The Camberwell Triangle

It's been a funny old week, Sunday saw 'The Heights' cloaked in a 4 inch blanket of snow. My Sunday morning constitutional to the Horniman Gardens was transformed temporarily into a trip to Narnia. I headed to 'the wharf' and had fun dodging the enormous chunks of slush that were sloughing off the skyscrapers and hurtling earthwards, splooshing like Pteradactyl guano on the pavement. By 3pm I found myself in the Woodman pub in 'Lower Dulwich Heights' with Sam & Ben with the snow all but gone. The sweet potato bake 'wot' I had, delivered on a surprising 5 levels, it had actually only promised 3, so full marks to the chef at the Woodman.

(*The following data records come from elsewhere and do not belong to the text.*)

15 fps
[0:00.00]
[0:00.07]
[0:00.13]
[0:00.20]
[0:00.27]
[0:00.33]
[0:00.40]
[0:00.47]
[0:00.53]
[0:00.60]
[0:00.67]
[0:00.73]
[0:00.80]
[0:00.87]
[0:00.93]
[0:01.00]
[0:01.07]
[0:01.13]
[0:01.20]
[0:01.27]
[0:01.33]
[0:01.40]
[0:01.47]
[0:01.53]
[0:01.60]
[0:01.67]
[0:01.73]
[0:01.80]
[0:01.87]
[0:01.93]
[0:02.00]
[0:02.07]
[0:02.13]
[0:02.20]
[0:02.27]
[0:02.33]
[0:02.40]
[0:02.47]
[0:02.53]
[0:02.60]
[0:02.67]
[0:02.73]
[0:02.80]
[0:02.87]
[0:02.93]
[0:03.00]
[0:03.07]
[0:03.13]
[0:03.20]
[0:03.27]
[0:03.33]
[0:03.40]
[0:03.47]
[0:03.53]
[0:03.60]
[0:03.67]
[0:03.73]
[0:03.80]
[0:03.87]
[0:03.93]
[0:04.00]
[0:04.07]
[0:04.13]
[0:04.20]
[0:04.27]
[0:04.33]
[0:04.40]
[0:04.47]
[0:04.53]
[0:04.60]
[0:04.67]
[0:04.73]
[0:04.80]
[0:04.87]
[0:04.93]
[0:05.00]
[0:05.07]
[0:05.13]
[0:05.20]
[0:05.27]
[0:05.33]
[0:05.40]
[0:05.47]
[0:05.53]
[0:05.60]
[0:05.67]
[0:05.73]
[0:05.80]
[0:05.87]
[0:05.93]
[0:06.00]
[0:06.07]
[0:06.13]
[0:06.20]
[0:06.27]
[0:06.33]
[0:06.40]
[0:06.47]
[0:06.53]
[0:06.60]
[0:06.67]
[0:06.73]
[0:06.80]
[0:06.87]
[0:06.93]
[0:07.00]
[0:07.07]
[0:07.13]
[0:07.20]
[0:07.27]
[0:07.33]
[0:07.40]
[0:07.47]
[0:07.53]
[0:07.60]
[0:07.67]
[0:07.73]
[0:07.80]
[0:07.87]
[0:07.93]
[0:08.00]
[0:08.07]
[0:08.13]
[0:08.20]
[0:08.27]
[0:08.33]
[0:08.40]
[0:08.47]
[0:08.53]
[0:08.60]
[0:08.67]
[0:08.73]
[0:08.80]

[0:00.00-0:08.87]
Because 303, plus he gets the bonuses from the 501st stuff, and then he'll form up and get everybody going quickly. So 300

Anyway, the rest of the week wasn't so relaxing, I've not left work before 9pm most nights due to these bloody Alton Towers trains. But they're going to look great, you must all go, all two of you who look at my blog. The late evenings saw me stranded on Waterloo Road with an emergency pasty (the fumes from the pasty shop whaft up the escalators onto the Waterloo concourse, as you know I dissapprove of fast food and was certainly brought up not to eat on the street, however when you've done a 14 hour day and not eaten since 12, I defy anyone not to pass the pasty shop). They glow like little crispy golden Cresent Moons lined up and I wish I could just curl up inside one and have a sleep. The heat brought on by the pasty related guilty pleasure soon subsided as 30 mins later no 176 had materialised.

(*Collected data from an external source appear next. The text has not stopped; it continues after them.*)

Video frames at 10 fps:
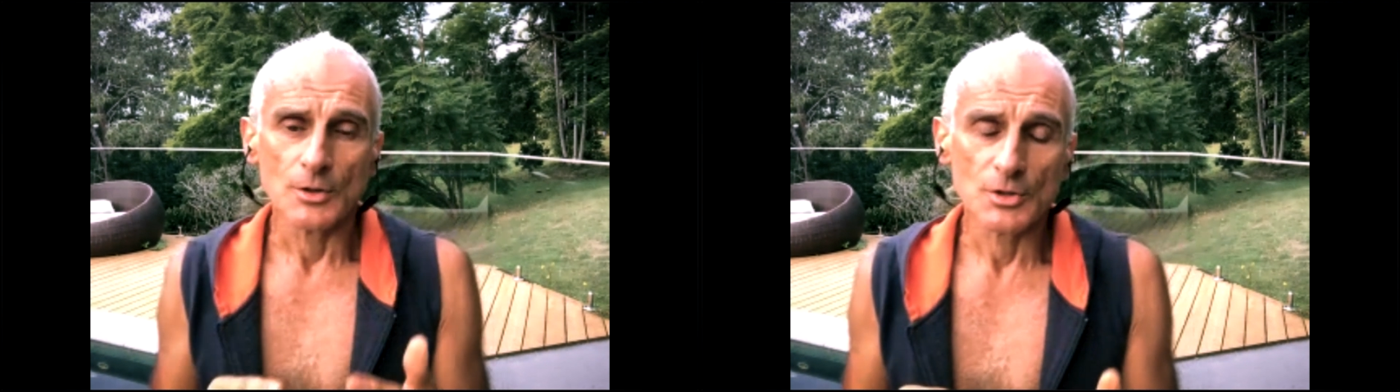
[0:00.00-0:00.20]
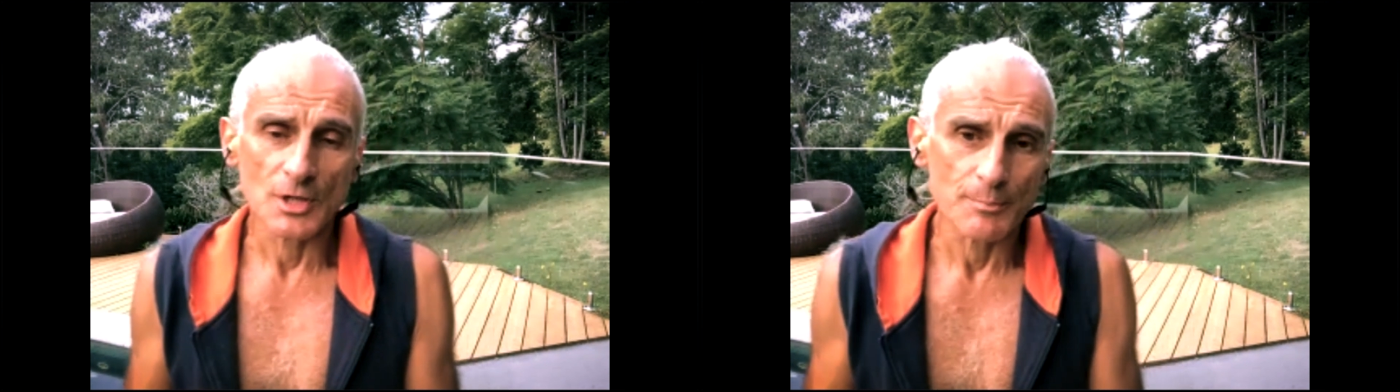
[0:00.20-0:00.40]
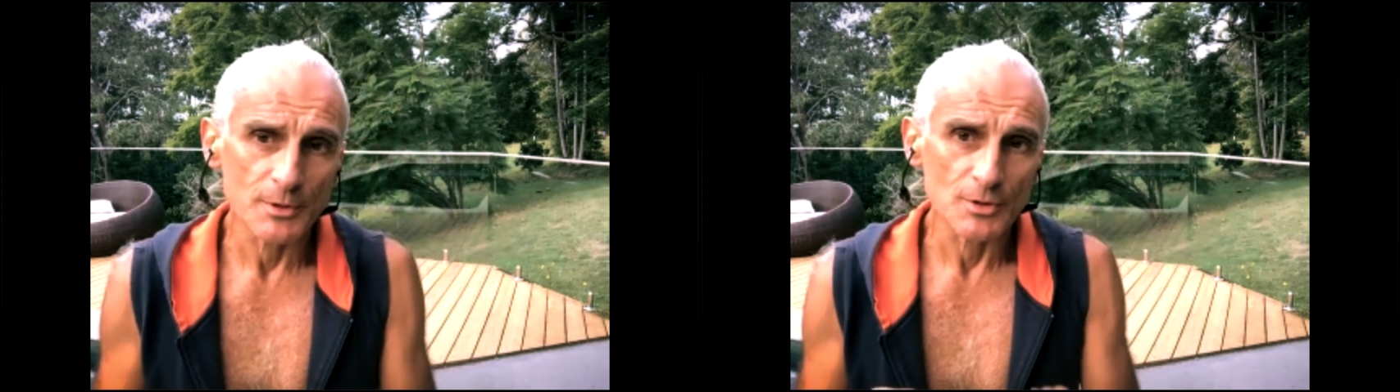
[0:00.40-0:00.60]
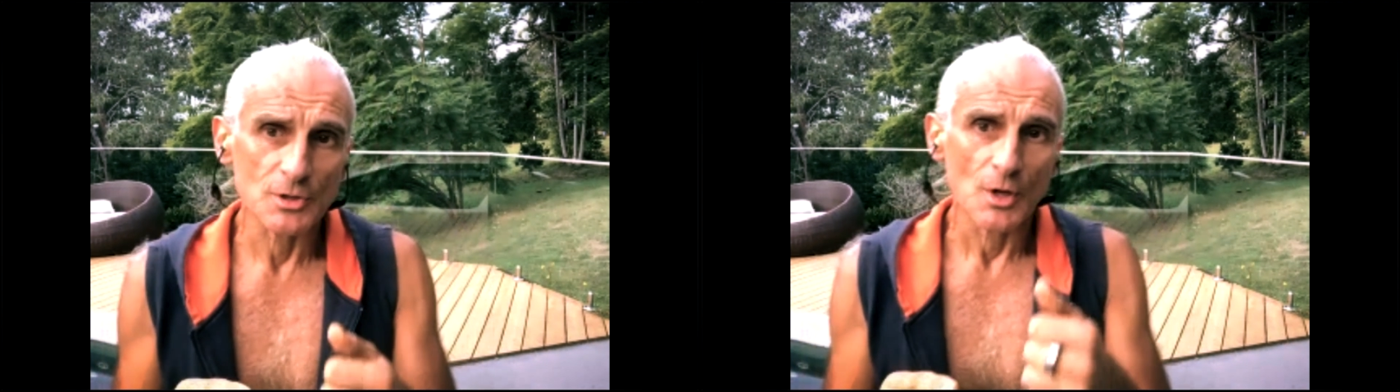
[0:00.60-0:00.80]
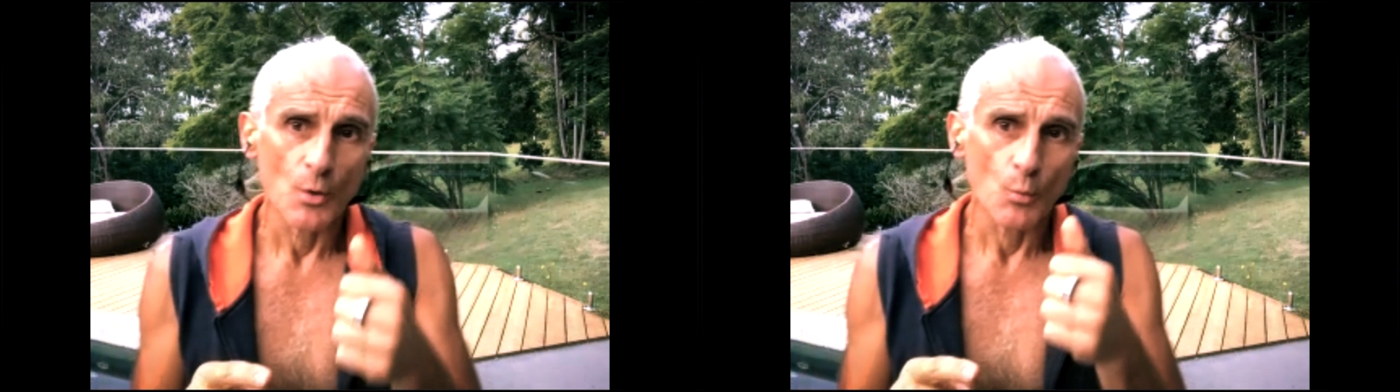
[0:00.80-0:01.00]
You see,
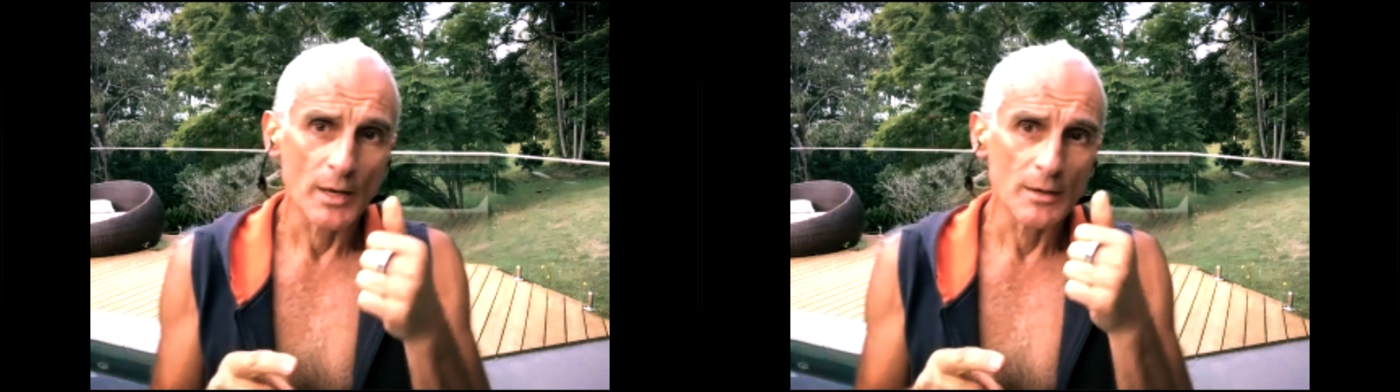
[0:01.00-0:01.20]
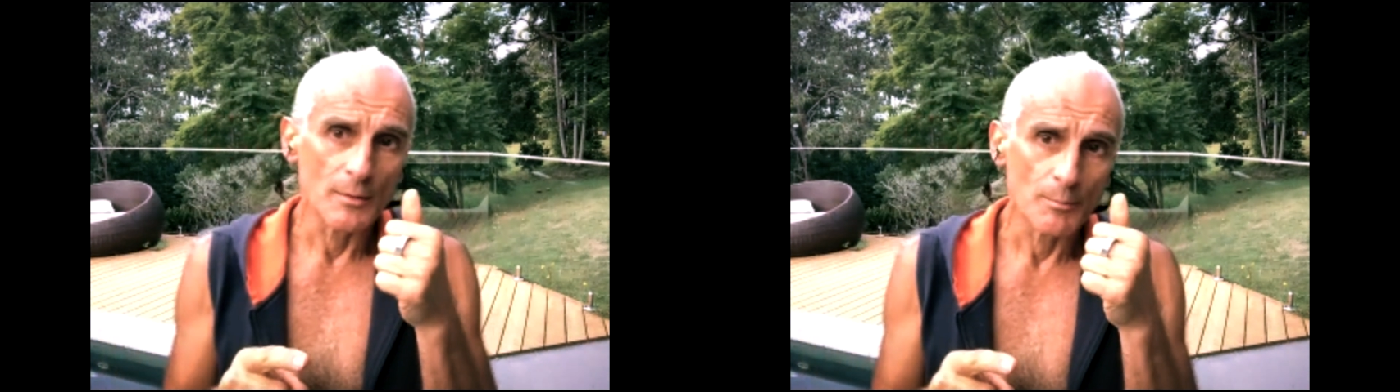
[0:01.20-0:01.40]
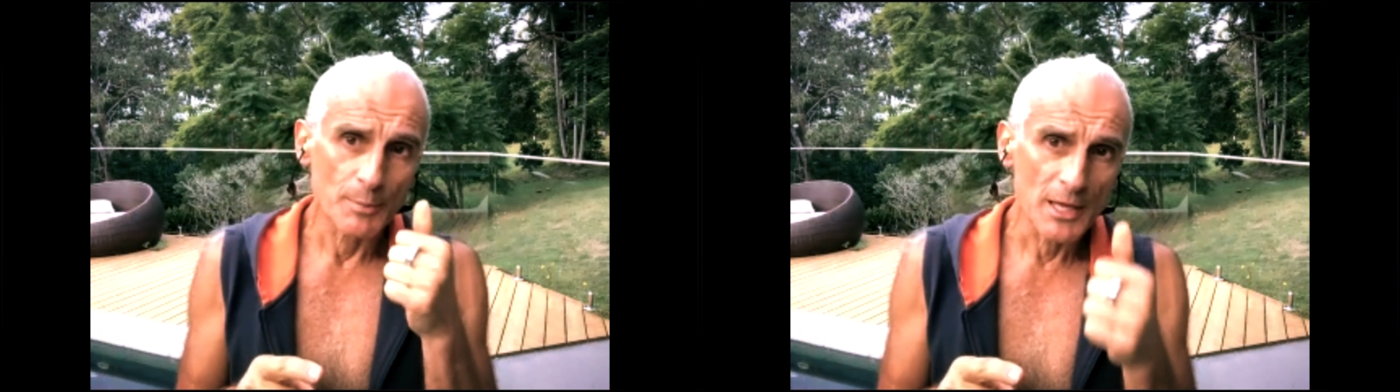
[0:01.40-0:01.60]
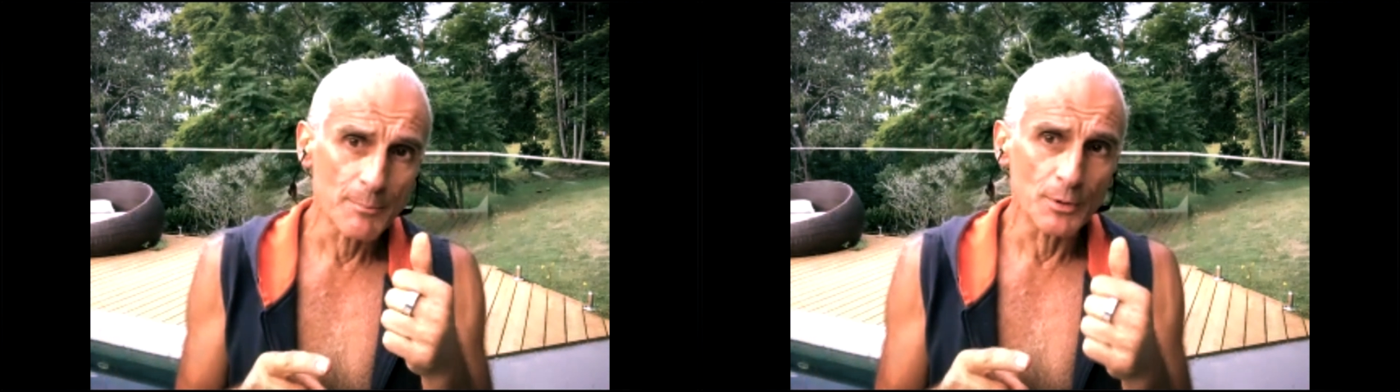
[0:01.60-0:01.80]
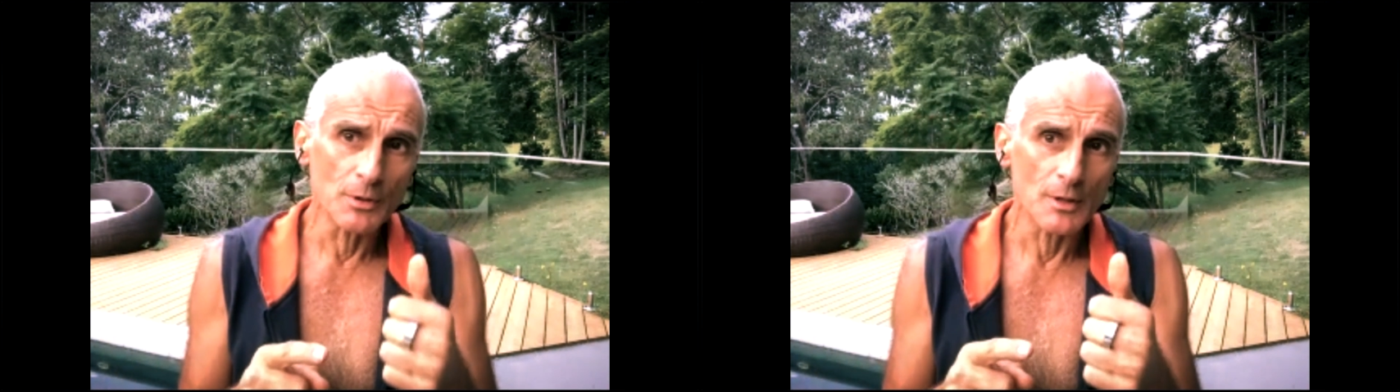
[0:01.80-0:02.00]
because when
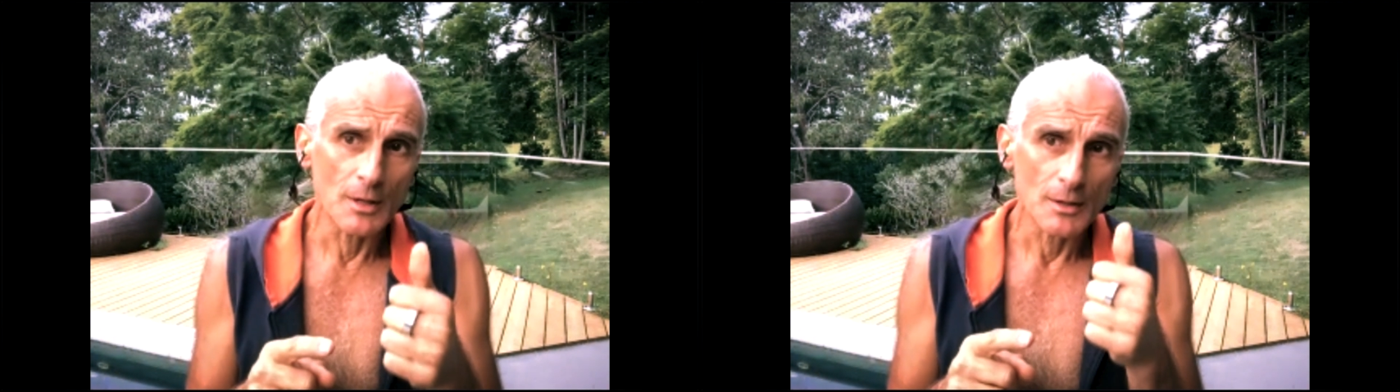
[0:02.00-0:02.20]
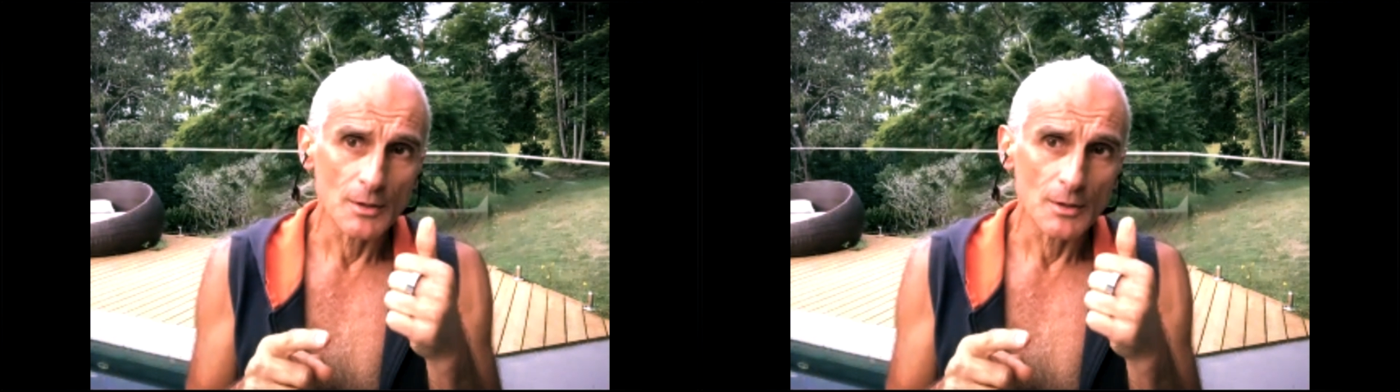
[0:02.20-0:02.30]
people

10:30pm Then two, COUNT THEM, two 176's sauntered up, as they do. BOTH TERMINATING AT CAMBERWELL GREEN! I asked the driver of the 2nd one if any buses would be going to 'the Heights' this evening. "In ten mins, he said. "the buses are running late", he said, What does that mean? They're not running late, they're just not running, or at best they're running so late they've actually caught up with the time table and I've lost ten mins of my life in a timewarp/ wormhole on Waterloo Road. I reluctantly got on the bus, replete as I would expect with a good sprinkling of nutters, Africans reeking of mothballs, tortured chicken bones strewn across the floor and various beverage bottles rolling 'Japanese Torture' style up and down the deck. The tisk tisk tisk of 'Jiggy Batty' R& B garbage finished the charming scene beautifully. The soporific effect of the Elephant & Castle roundabouts and traffic calming measures of is the 'infected colon' of South London, aka the Walworth Road had me nodding off. To my horror the bus decided to terminate at the nadir of the bus route, not even Camberwell Green where at least I'd have crack heads and rapists for company. It's the bit where the buses change drivers next the the LAUN__RETT_, who's profile acrylic lettering I've enjoyed watching deteriorate slowly over the last 6 years, only when it reads __UN__RE_T_ will I feel my job is done. 11:15 and a Penge (Pawleyne Arms) bus eventually turns up and I am 'Heights' bound. I endure the bus being stopped, lights put out and the soul crushing sound of the engine shuddering to a stop as yet again, arrogant, swaggering 'bluds' waddle onto the bus with their trousers round their knees and refuse to pay. They shoot upstairs no doubt to quietly read poetry or discuss world affairs. Evetually they are shamed into getting off. We swap death stares. I know they were frightened by me. From then on we swoop up Denmark Hill, glower at the beer swillers at the George Canning, wave to Jenny Eclair, watch the scumbags alight at Dog Kennel Hill in a hail of chicken bones, Supermalt bottles. I tut. 10 mins later I arrive at The Horniman. It's 11.35 I can barely walk up the hill and contemplate spending a night with the foxes of Sydenham Rise. I endure and so to bed.